Соловьёв : ...Разночтения, трения. Это естественно.

Цискаридзе : Это было всегда, будет и есть. И потому выносить сегодня сор, давать оценки - это абсолютно неверно. Тем более что с человеком произошло то, что не пожелаешь вообще никому!

Соловьёв : У Сергея ведь семья, да?

Цискаридзе : Да. У него трое детей. Сын от первого брака, и двое сыновей от второго.

Соловьёв : Вот уж кому точно сейчас нужна помощь, так это семье Сергея, как и ему самому, конечно.

Цискаридзе : Насколько знаю, что материально помог наш попечительский совет. Там выделили деньги и на лечение. Это страшнейшая трагедия. Пока даже навещать человека в принципе, как я понимаю, нельзя, потому что ожоговое отделение - оно еще более закрытое, нежели инфекционное.

Соловьёв : Строгое. Конечно.

Цискаридзе : Почему такая вакханалия раздута вокруг этого? Не понятно.
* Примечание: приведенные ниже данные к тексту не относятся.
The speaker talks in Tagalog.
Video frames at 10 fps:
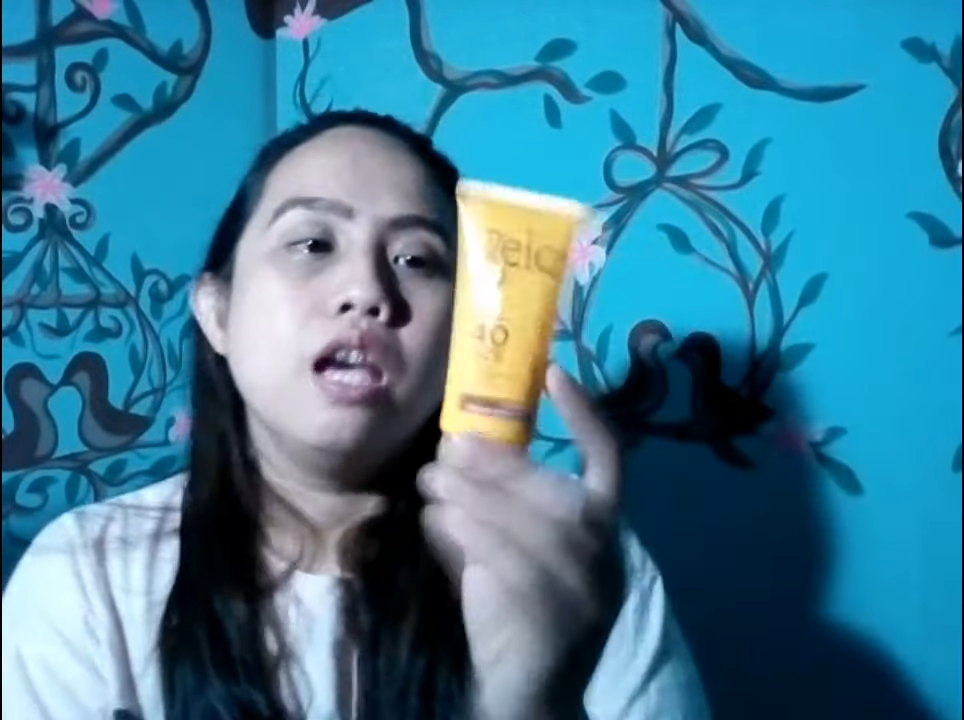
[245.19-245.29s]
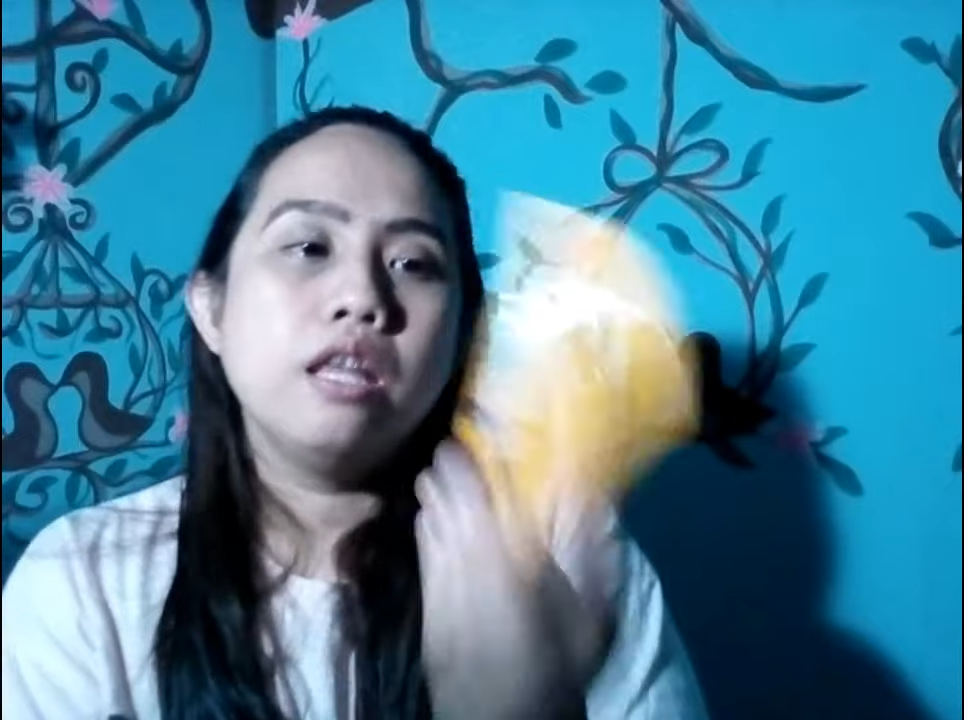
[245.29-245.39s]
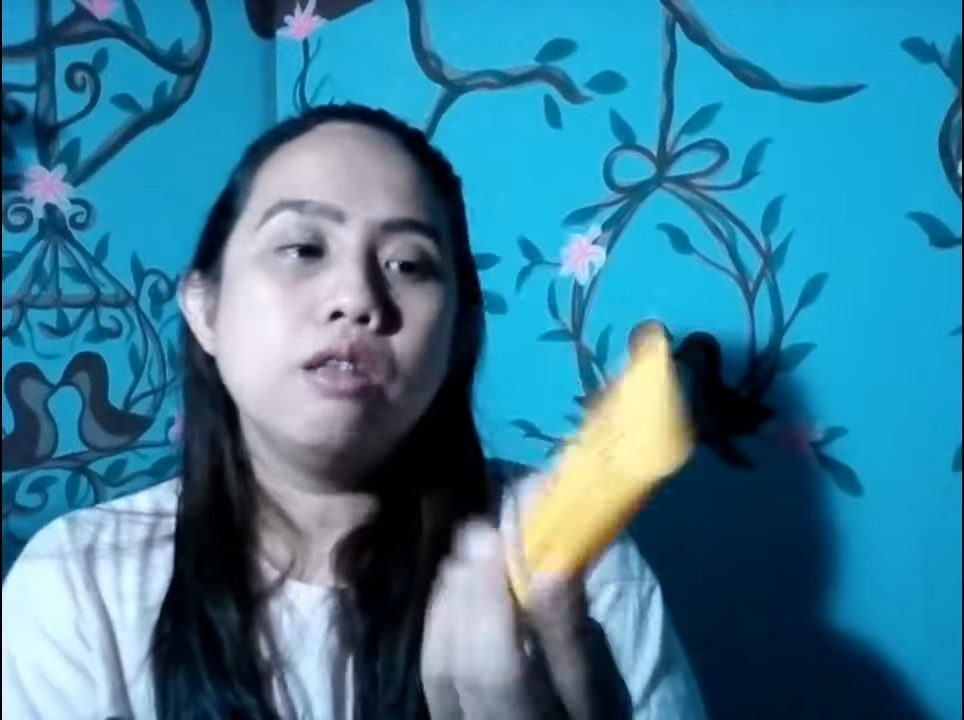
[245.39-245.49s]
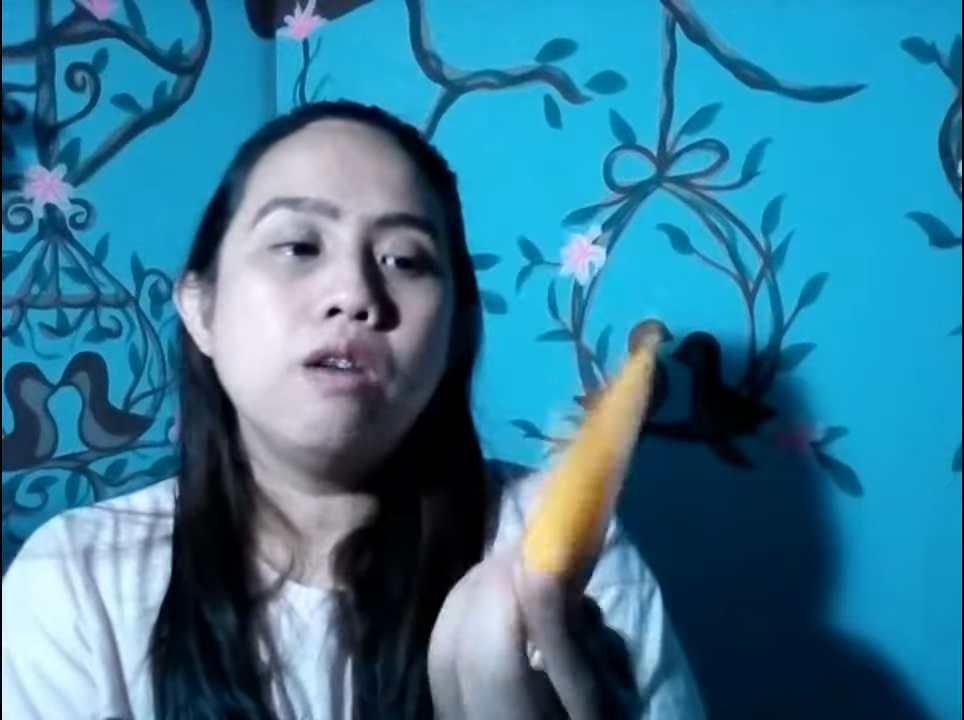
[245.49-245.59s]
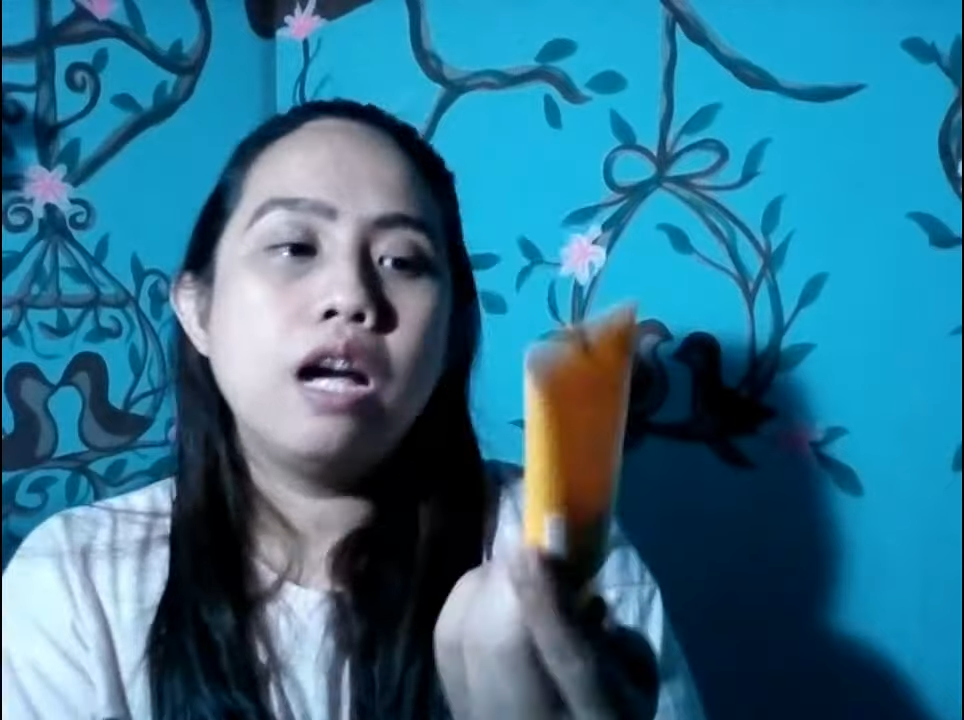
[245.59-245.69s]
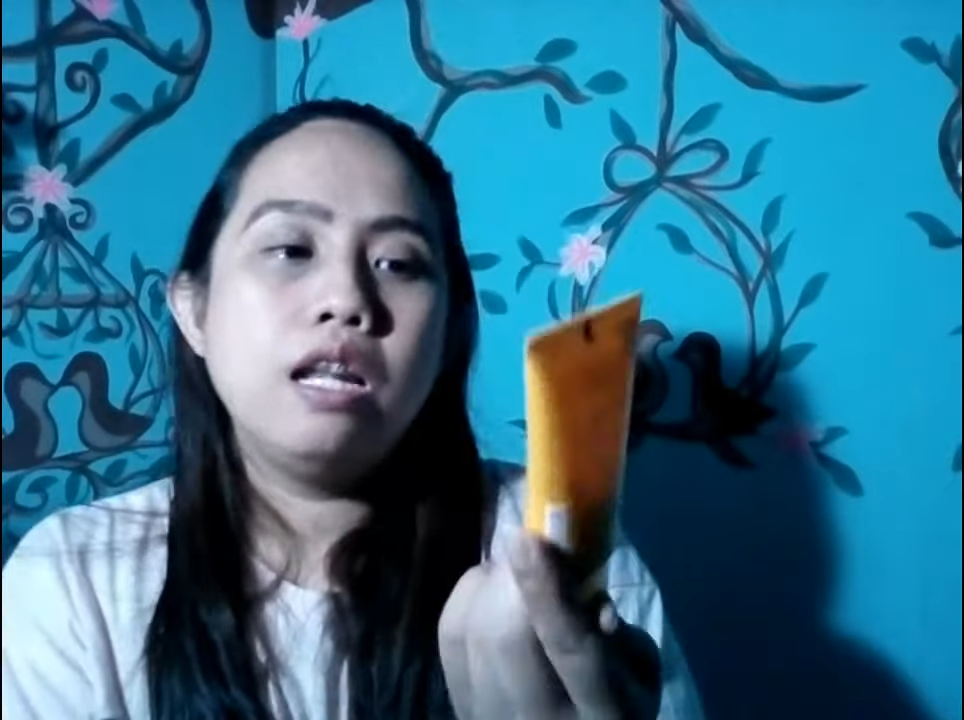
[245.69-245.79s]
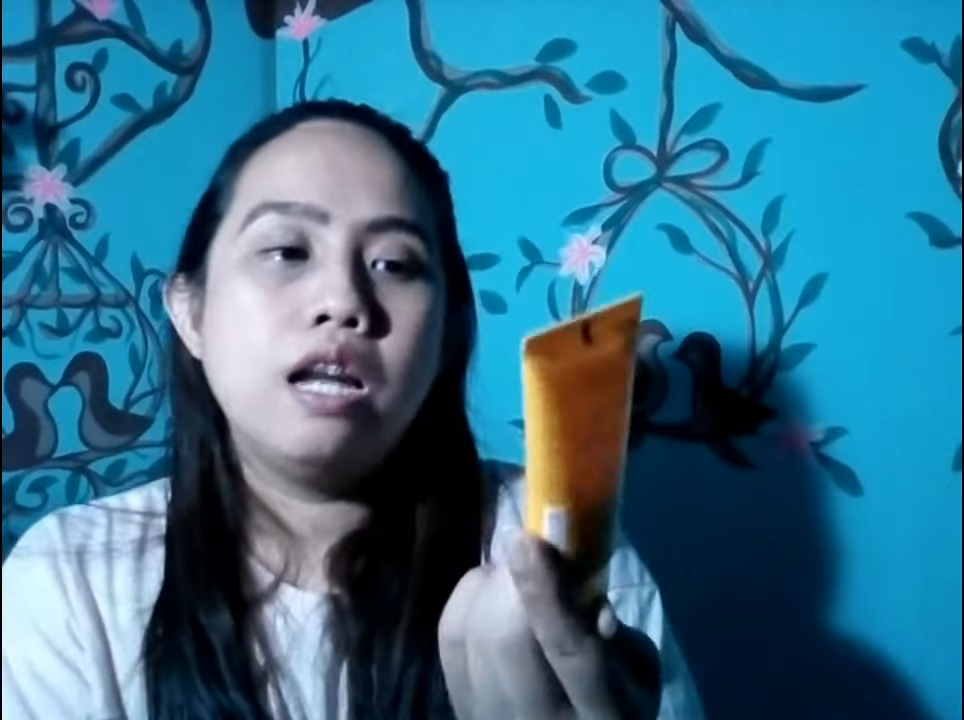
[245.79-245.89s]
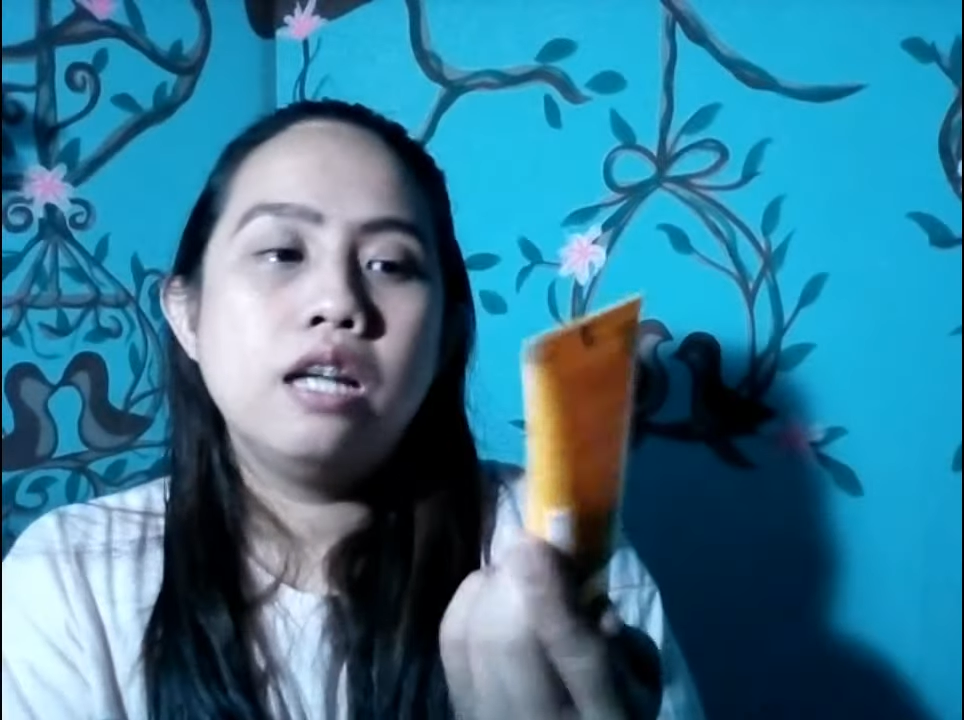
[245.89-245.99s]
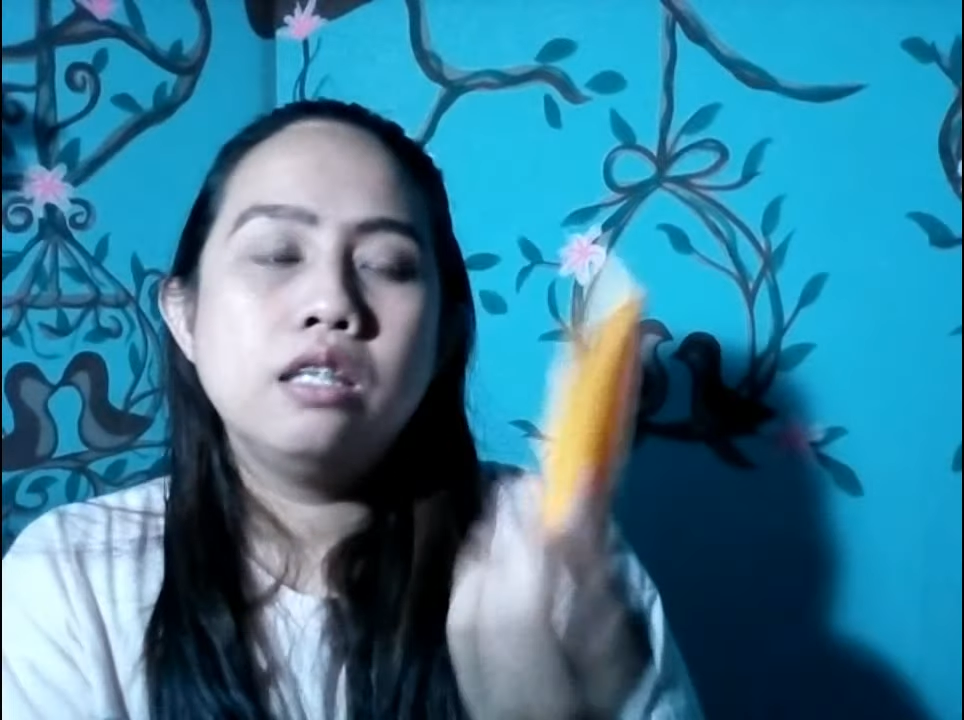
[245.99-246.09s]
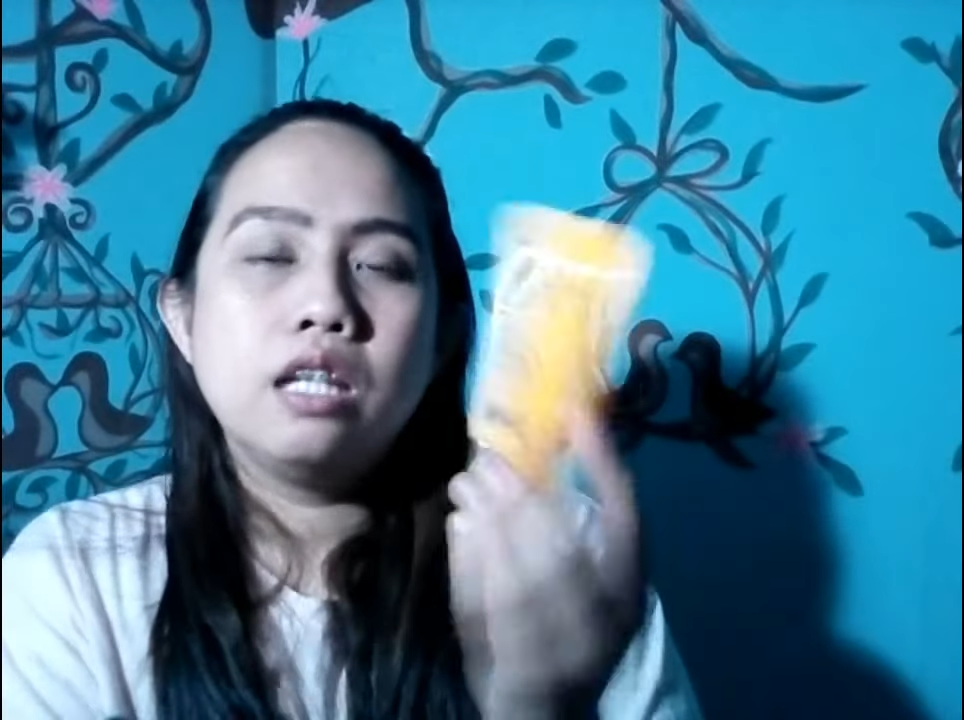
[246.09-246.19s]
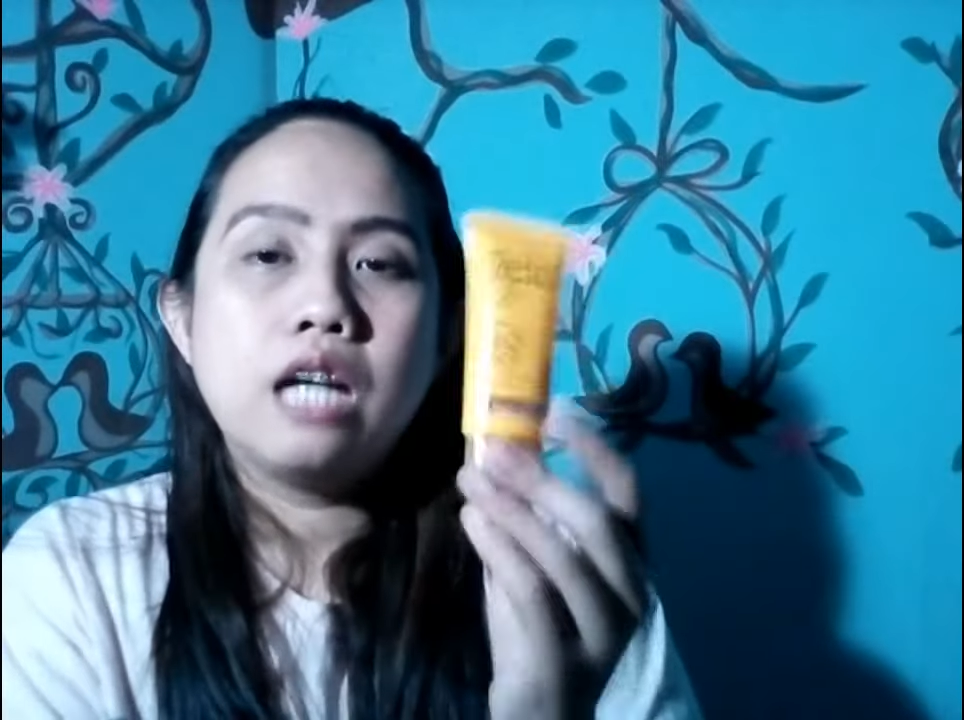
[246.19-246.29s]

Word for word: Eto nga lang,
Соловьёв : Николай, можно дать очень бестактный вопрос?

Цискаридзе : Да, конечно.

Соловьёв : Насколько часто в мире Большого, в мире театра, в мире балета присутствует жестокость? Насколько случившееся с Сергеем является (может быть) и экстремальным, но, тем не менее, не удивительным проявлением внутренней борьбы? Или вы считаете, что всё-таки, скорее всего, это внешнее?

Цискаридзе : Нет, это не может вообще никак касаться профессиональной деятельности. Я думаю, что, как вы сказали, вы — обыкновенный зритель, но вы очень много читаете и не выглядите простым человеком. Вы должны знать историю театра. Вспомните хотя бы Адриенну Лекуврер, знаменитый персонаж, знаменитая артистка, которую отравили. Понимаете, дело в том, что в театре, во всех театрах (так же, как и на любых производствах, где есть конкуренция) существуют какие-то... проявления. Но то, что произошло, - не болезненное проявление.

Соловьёв : Это криминальное.

Цискаридзе : Это страшнейшее преступление, которое должно, на самом деле, караться очень жестоко.